- [Aim of the task]:
In the copy, keep the lines from the first line of the material below through the line containing "Lip reading: So for me, the fear, the" exactly as they are, and include no pictures.

•••

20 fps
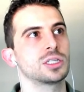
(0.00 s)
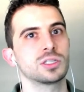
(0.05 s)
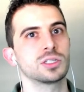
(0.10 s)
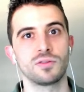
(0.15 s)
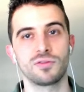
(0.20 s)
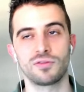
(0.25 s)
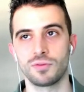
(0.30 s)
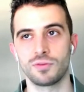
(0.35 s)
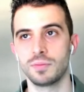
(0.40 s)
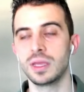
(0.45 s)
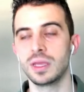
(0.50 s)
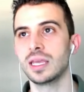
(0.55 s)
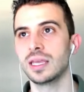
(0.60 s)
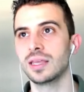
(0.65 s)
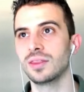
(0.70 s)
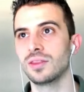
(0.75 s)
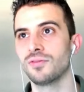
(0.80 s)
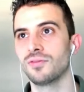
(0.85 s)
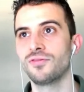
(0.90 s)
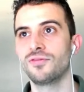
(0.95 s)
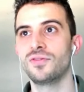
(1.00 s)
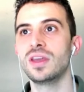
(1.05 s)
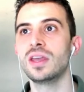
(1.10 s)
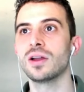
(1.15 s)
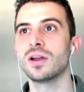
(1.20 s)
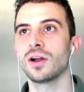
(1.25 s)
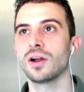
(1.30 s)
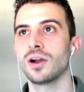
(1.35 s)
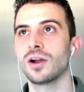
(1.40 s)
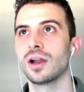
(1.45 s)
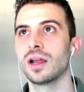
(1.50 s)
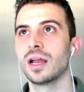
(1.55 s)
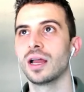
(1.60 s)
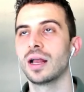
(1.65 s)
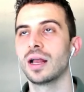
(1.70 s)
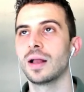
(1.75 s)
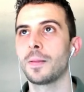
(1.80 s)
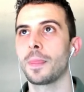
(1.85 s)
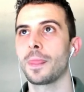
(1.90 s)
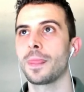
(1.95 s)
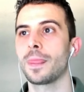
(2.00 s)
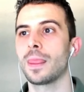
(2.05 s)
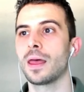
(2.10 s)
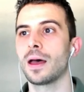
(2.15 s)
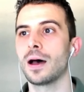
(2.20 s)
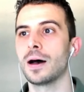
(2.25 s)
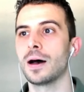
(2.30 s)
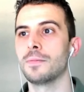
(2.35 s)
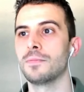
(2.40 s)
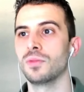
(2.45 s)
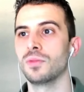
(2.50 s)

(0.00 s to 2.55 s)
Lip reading: So for me, the fear, the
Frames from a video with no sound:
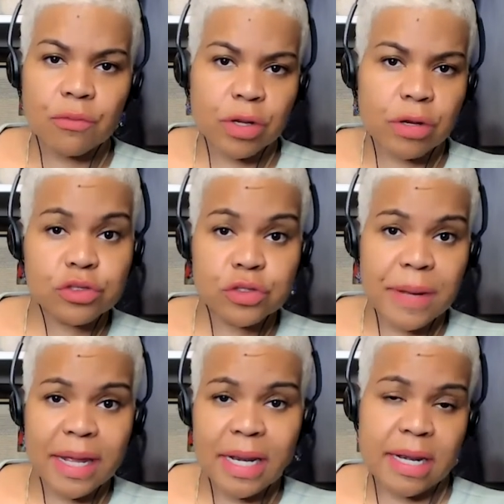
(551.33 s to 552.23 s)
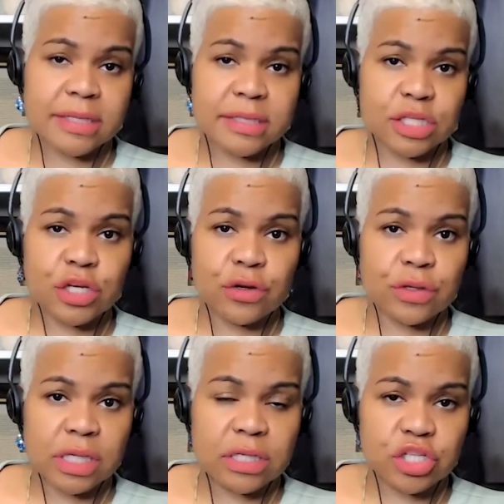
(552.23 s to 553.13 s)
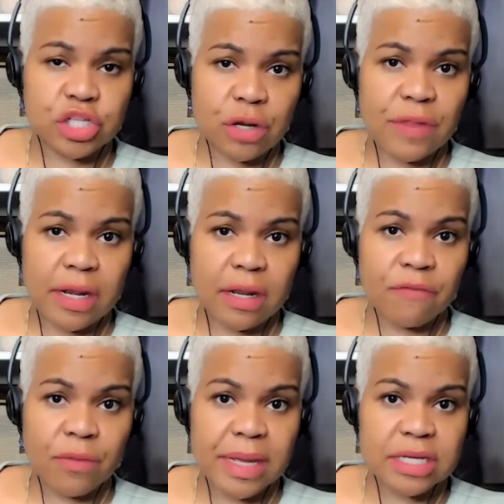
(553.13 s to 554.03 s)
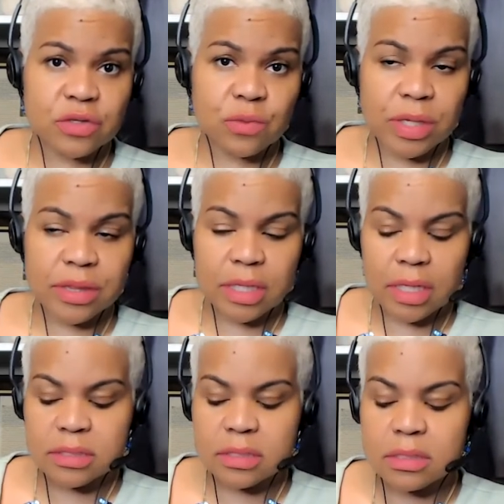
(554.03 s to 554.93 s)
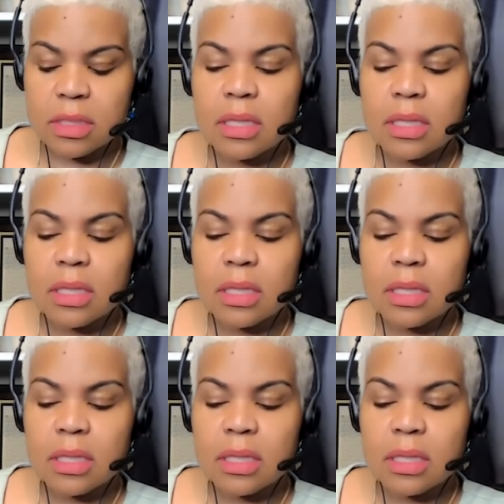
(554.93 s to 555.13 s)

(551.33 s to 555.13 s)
realtors might not necessarily share that information with us,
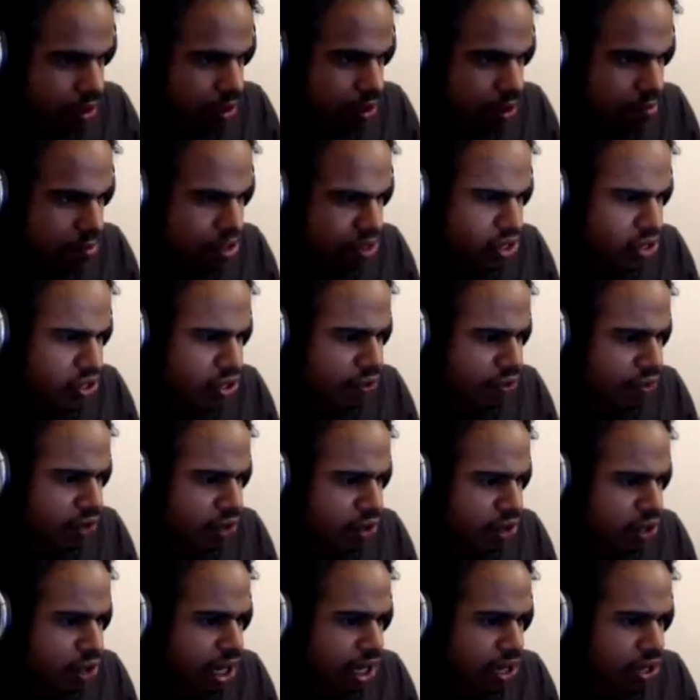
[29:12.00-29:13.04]
I'm not sure if
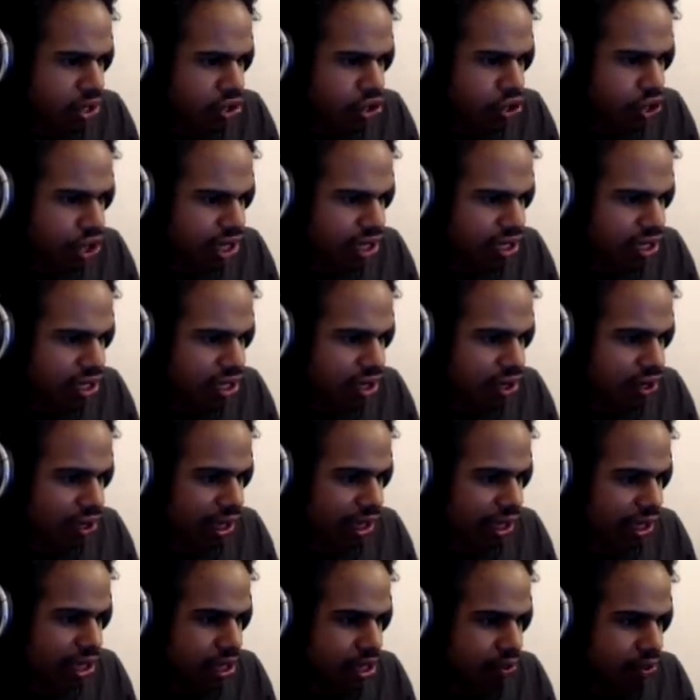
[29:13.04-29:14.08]
they're, like, chests in here
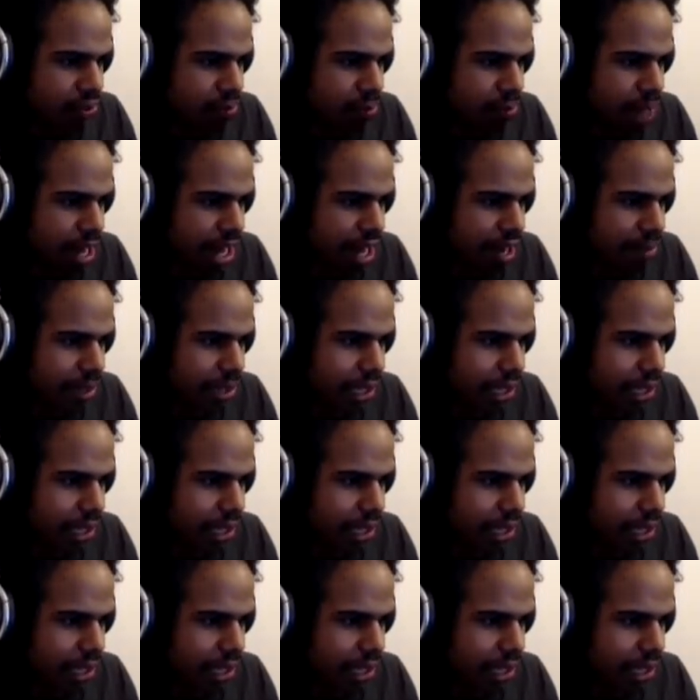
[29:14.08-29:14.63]
like they do in MAB.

•••

- [Expected output]:
20 fps
(0.00 s)
(0.05 s)
(0.10 s)
(0.15 s)
(0.20 s)
(0.25 s)
(0.30 s)
(0.35 s)
(0.40 s)
(0.45 s)
(0.50 s)
(0.55 s)
(0.60 s)
(0.65 s)
(0.70 s)
(0.75 s)
(0.80 s)
(0.85 s)
(0.90 s)
(0.95 s)
(1.00 s)
(1.05 s)
(1.10 s)
(1.15 s)
(1.20 s)
(1.25 s)
(1.30 s)
(1.35 s)
(1.40 s)
(1.45 s)
(1.50 s)
(1.55 s)
(1.60 s)
(1.65 s)
(1.70 s)
(1.75 s)
(1.80 s)
(1.85 s)
(1.90 s)
(1.95 s)
(2.00 s)
(2.05 s)
(2.10 s)
(2.15 s)
(2.20 s)
(2.25 s)
(2.30 s)
(2.35 s)
(2.40 s)
(2.45 s)
(2.50 s)

(0.00 s to 2.55 s)
Lip reading: So for me, the fear, the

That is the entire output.